Wednesday 18th December
Yesterday we left Exeter and drove to Plymouth where we spent about four hours Christmas shopping. I took it slow, stopping for coffee breaks and lunch, but by the end of the day, my foot, ankle, calf, knee and thigh were incredibly swollen. Up until now, my only exercise has been bursts of about twenty minutes, going from the house, to the car, to the local supermarket, and then sitting in a coffee shop.
So on Wednesday I didn’t get out of bed. The swelling of my left limb was quite scary, and I didn’t want to risk any further problems.
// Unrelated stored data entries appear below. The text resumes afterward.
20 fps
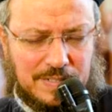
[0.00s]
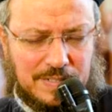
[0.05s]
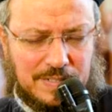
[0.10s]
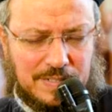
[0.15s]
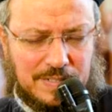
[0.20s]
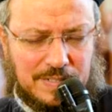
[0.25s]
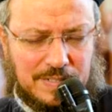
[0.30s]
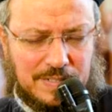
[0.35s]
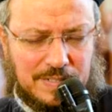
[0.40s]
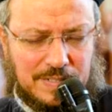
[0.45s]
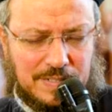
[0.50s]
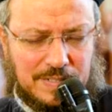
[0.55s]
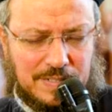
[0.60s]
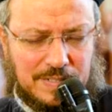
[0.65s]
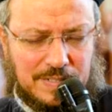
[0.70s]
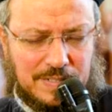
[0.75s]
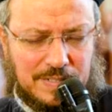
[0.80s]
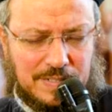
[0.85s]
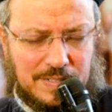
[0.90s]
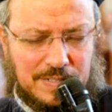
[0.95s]

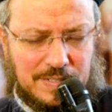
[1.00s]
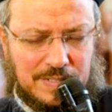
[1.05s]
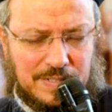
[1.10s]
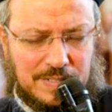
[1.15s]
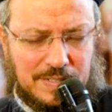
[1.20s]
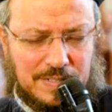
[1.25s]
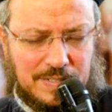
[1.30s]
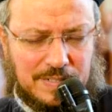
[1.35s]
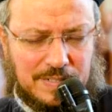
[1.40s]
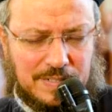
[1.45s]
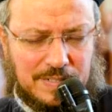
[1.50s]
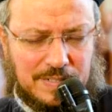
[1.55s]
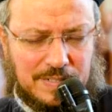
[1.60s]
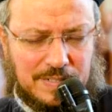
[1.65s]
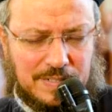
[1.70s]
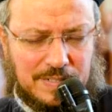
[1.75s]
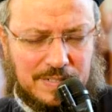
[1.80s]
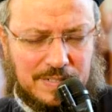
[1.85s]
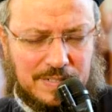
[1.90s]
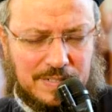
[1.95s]

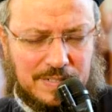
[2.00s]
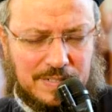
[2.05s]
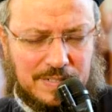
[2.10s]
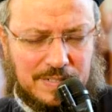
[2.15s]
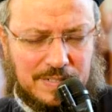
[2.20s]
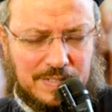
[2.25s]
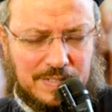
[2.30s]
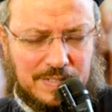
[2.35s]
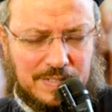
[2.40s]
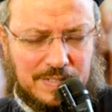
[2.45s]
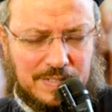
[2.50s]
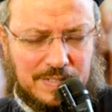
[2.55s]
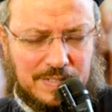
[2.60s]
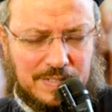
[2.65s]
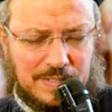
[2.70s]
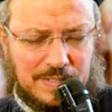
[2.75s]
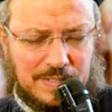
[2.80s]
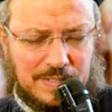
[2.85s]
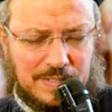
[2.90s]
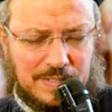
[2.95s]

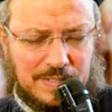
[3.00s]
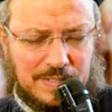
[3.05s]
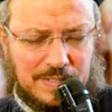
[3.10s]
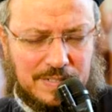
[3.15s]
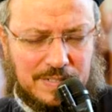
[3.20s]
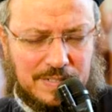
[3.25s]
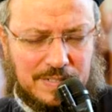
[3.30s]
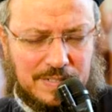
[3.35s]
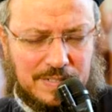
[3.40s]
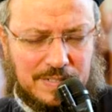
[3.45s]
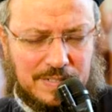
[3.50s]
(no lip movement)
I lay there, with my leg elevated, and dozed for most of the day.
The first phone call I received was from one of the Macmillan nurses asking how I was doing, and whether I had made a decision on the Truro trial for Brim8 (vemurafenib). I apologetically declined, stating the very frequent monitoring, increased side effects, and the fact that all I had read made the Exeter trial, Combi-Ad, the more preferable. She was very understanding, and thought that would be my decision anyway. She also made an appointment for me to see the other Macmillan nurse after Christmas.
The second phone call I took was from the trials nurse in Truro; she wanted to know my decision. I felt a little bad declining their offer, but she too was most understanding.
Finally, I was called by the lymphoedema nurse at the local hospital in Hayle. We organised an appointment for later in January, where she would show me lymphatic drainage massage to control the swelling of my leg, and when she would take a lot of measurements of my leg, ready to have garments fitted. ‘Garments’??? Oh, those wonderful support stockings that guard against lymphoedema.
Well, anything that helps me return to some semblance of normality, I suppose I will have to accept. Trials, tests, monitoring, travelling, even support hose ~ if I value my life, I will do as the experts direct me.